__EXERCISE__: Each record, in full, must be restated word for word.

__MATERIALS PROVIDED__:
== Segment start ==
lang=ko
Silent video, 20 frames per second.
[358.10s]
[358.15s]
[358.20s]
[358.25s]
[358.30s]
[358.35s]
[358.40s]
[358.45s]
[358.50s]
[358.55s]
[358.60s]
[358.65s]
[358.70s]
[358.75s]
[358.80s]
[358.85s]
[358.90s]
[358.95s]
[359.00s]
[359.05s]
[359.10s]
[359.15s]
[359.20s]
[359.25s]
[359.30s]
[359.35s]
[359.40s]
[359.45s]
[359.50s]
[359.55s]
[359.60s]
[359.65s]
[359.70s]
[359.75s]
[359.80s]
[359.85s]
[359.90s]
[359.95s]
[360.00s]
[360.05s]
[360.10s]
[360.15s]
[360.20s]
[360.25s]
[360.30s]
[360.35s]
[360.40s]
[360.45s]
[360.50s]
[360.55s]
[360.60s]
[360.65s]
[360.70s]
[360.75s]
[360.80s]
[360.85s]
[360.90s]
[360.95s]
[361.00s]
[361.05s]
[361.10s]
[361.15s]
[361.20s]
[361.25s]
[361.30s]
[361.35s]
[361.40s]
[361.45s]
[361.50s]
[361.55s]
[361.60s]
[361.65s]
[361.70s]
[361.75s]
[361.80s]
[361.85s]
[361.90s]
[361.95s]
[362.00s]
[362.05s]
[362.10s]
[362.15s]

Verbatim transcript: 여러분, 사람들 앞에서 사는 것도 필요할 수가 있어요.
== Segment end ==
__RESPONSE TO THIS TASK__:
lang=ko
Silent video, 20 frames per second.
[358.10s]
[358.15s]
[358.20s]
[358.25s]
[358.30s]
[358.35s]
[358.40s]
[358.45s]
[358.50s]
[358.55s]
[358.60s]
[358.65s]
[358.70s]
[358.75s]
[358.80s]
[358.85s]
[358.90s]
[358.95s]
[359.00s]
[359.05s]
[359.10s]
[359.15s]
[359.20s]
[359.25s]
[359.30s]
[359.35s]
[359.40s]
[359.45s]
[359.50s]
[359.55s]
[359.60s]
[359.65s]
[359.70s]
[359.75s]
[359.80s]
[359.85s]
[359.90s]
[359.95s]
[360.00s]
[360.05s]
[360.10s]
[360.15s]
[360.20s]
[360.25s]
[360.30s]
[360.35s]
[360.40s]
[360.45s]
[360.50s]
[360.55s]
[360.60s]
[360.65s]
[360.70s]
[360.75s]
[360.80s]
[360.85s]
[360.90s]
[360.95s]
[361.00s]
[361.05s]
[361.10s]
[361.15s]
[361.20s]
[361.25s]
[361.30s]
[361.35s]
[361.40s]
[361.45s]
[361.50s]
[361.55s]
[361.60s]
[361.65s]
[361.70s]
[361.75s]
[361.80s]
[361.85s]
[361.90s]
[361.95s]
[362.00s]
[362.05s]
[362.10s]
[362.15s]

Verbatim transcript: 여러분, 사람들 앞에서 사는 것도 필요할 수가 있어요.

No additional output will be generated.